Data to examine:
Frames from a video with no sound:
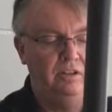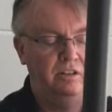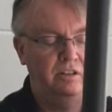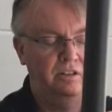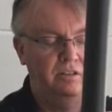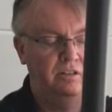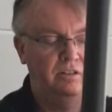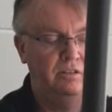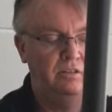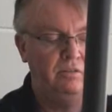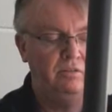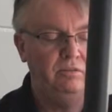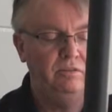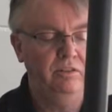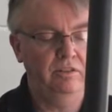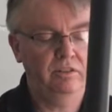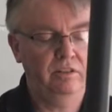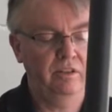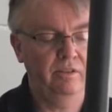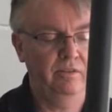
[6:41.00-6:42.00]
So
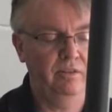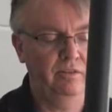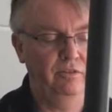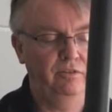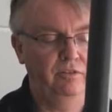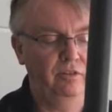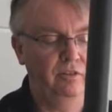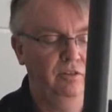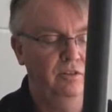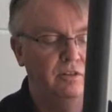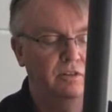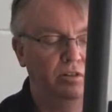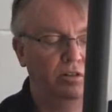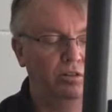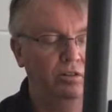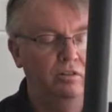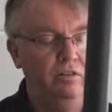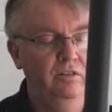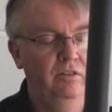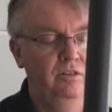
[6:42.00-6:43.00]
just give it a few
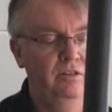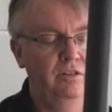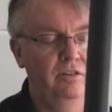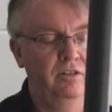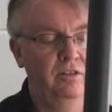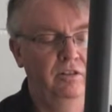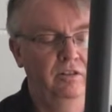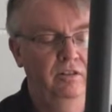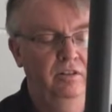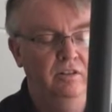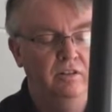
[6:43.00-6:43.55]
turns.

Task details: Strip out the pictures and repeat the listing above exactly.

Solution for this exercise:
Frames from a video with no sound:
[6:41.00-6:42.00]
So
[6:42.00-6:43.00]
just give it a few
[6:43.00-6:43.55]
turns.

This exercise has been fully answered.